L’initiation artistique en cours de français accorde une place importante aux arts plastiques et au cinéma, mais il est rare de proposer un travail sur la musique en liaison avec l’étude des textes. On ne s’y risque souvent que par le biais de la chanson en fonction des thématiques retenues, par exemple le lyrisme en classe de 4e ou la chanson engagée en 3e. Pourtant, la musique peut aider à lire et à comprendre les textes.
Par Martine Rodde, Professeure de Lettres classiques
La littérature est en ses commencements indissociable de la musique, que l’on pense aux épopées antiques ou à la poésie médiévale entièrement chantée. Et plus tard, les musiciens vont chercher les textes littéraires pour s’en inspirer, par exemple lorsqu’ils mettent en musique des poèmes (comme Debussy, Ravel ou Fauré qui ont repris les textes de Verlaine).

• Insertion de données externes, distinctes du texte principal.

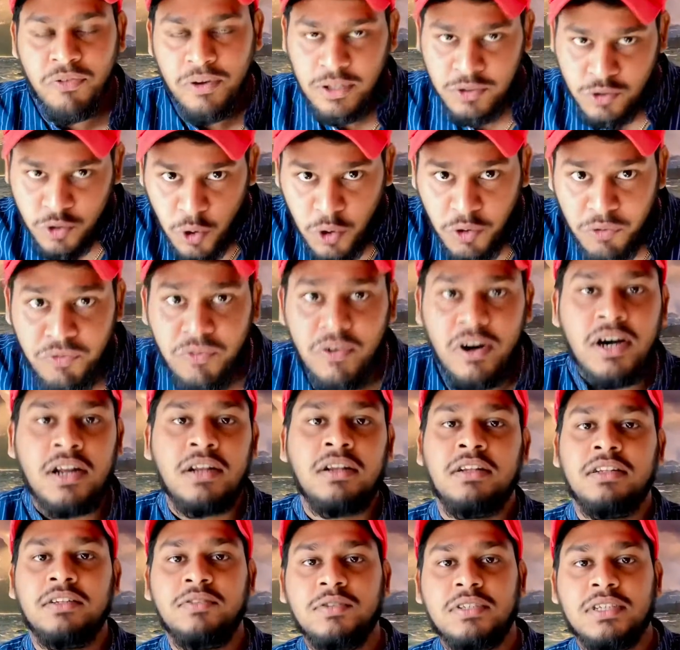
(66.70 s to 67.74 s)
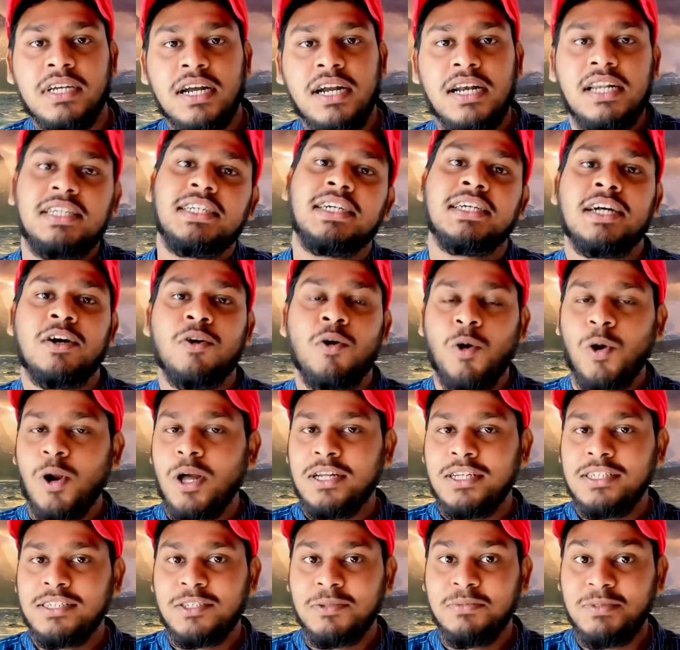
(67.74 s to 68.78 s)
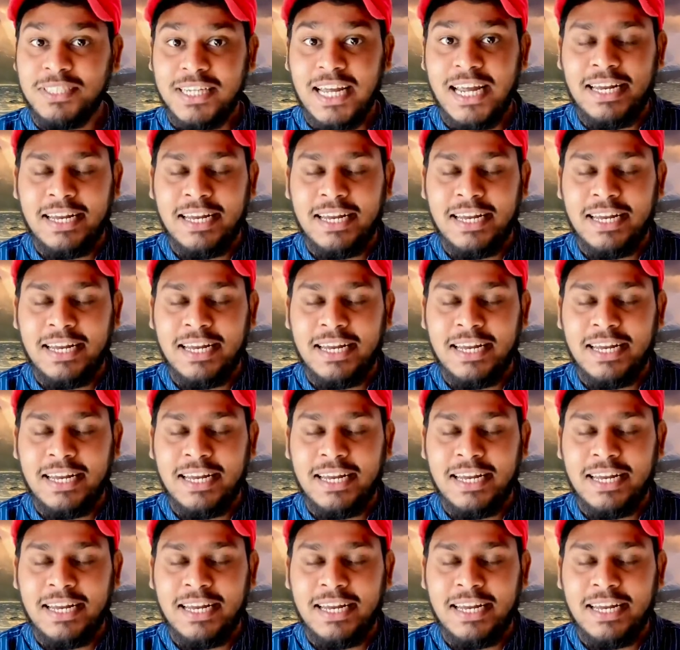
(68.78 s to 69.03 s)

So far, the colleges and state.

Les associations et collaborations directes ou indirectes entre littérateurs et musiciens sont constantes au cours des siècles, que l’on pense à Lamartine et Liszt dans ses Harmonies poétiques et religieuses pour le piano, à Cocteau et Satie dans la création de ballets, à Dumas et Verdi dans La Traviata, ou aujourd’hui à Kaija Saariaho qui s’inspire du poète médiéval Jaufré Rudel pour écrire avec Amin Maalouf son opéra L’Amour de loin en l’an 2000. Il est donc intéressant et enrichissant de faire un peu découvrir au collège de telles correspondances entre les arts, car la musique éclaire la lecture de l’œuvre littéraire.
Or les nouveaux programmes des cycles 3 et 4 invitent à travailler les textes avec un appui musical, par exemple en suggérant d’associer au thème des monstres en 6e le grand genre complexe de l’opéra. S’il peut se réjouir de voir élargir à la musique le champ de l’histoire des arts, le professeur peut aussi souvent se sentir peu formé pour approcher le sujet en dehors de la chanson. Pourtant cela est possible, d’autant que de plus en plus d’élèves ont une formation musicale ; les initiatives pour faire découvrir la musique classique aux élèves de tous les milieux sont nombreuses et couronnées de francs succès, pensons à des formations comme « 10 mois d’école et d’opéra » organisées par l’Opéra de Paris, ou à des orchestres comme Démos.
Comment alors tenter d’associer avec succès et simplicité la musique à la découverte de la littérature au collège pour montrer les liens qui les unissent ? Il nous semble possible de proposer des activités simples essentiellement fondées sur l’écoute et le commentaire, qui peuvent être découvertes dans un parcours interdisciplinaire associant les cours de français et d’éducation musicale, mais qui peuvent aussi ne concerner que le cours de français.
Ce peut être en 6e d’associer à la lecture du conte d’Hansel et Gretel l’opéra d’Humperdinck du même nom, écrit pour les enfants à la fin du xixe siècle. On en trouve aisément des vidéos ou des images de mise en scène en ligne. On peut alors faire écouter un court extrait, centré sur le personnage de la sorcière, voir les effets recherchés par le musicien, observer les phénomènes de transposition et quelques éléments simples qui aident à découvrir les notions de complémentarité entre les arts et les différents langages artistiques.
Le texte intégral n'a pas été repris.